• _EXERCISE INSTRUCTIONS_
Exact retyping of the data: please keep every word and drop each picture.

....................

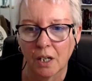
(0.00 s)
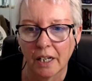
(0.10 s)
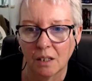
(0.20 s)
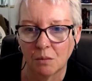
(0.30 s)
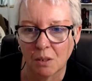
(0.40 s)

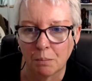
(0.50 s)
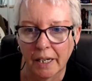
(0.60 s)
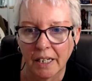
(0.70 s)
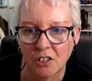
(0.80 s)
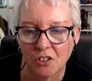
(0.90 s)
card with the
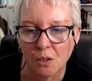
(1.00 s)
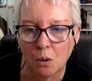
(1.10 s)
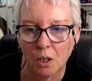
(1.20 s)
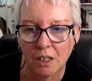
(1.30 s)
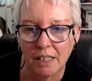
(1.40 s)
page. Is
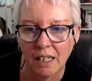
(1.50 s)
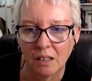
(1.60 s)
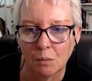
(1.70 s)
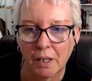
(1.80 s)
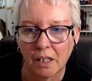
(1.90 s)
quite
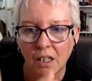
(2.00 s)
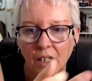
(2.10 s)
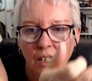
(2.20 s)
young, but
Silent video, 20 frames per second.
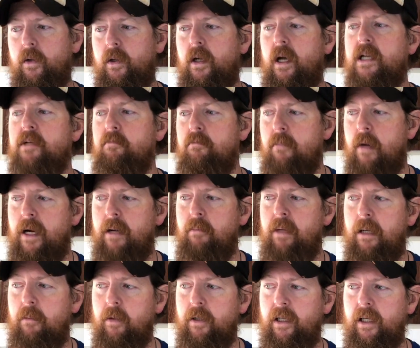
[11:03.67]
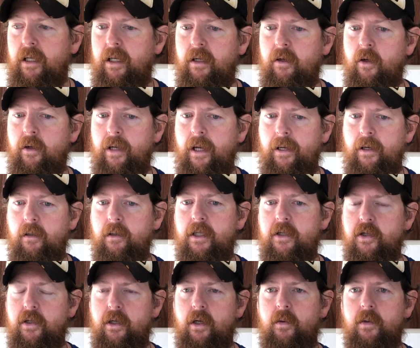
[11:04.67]
You guys might be able to get in on that. I'll
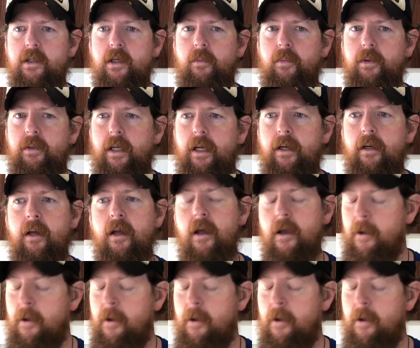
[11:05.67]
let you know what's up with that.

....................

• _ANSWER BOX_
(0.00 s)
(0.10 s)
(0.20 s)
(0.30 s)
(0.40 s)

(0.50 s)
(0.60 s)
(0.70 s)
(0.80 s)
(0.90 s)
card with the
(1.00 s)
(1.10 s)
(1.20 s)
(1.30 s)
(1.40 s)
page. Is
(1.50 s)
(1.60 s)
(1.70 s)
(1.80 s)
(1.90 s)
quite
(2.00 s)
(2.10 s)
(2.20 s)
young, but
Silent video, 20 frames per second.
[11:03.67]
[11:04.67]
You guys might be able to get in on that. I'll
[11:05.67]
let you know what's up with that.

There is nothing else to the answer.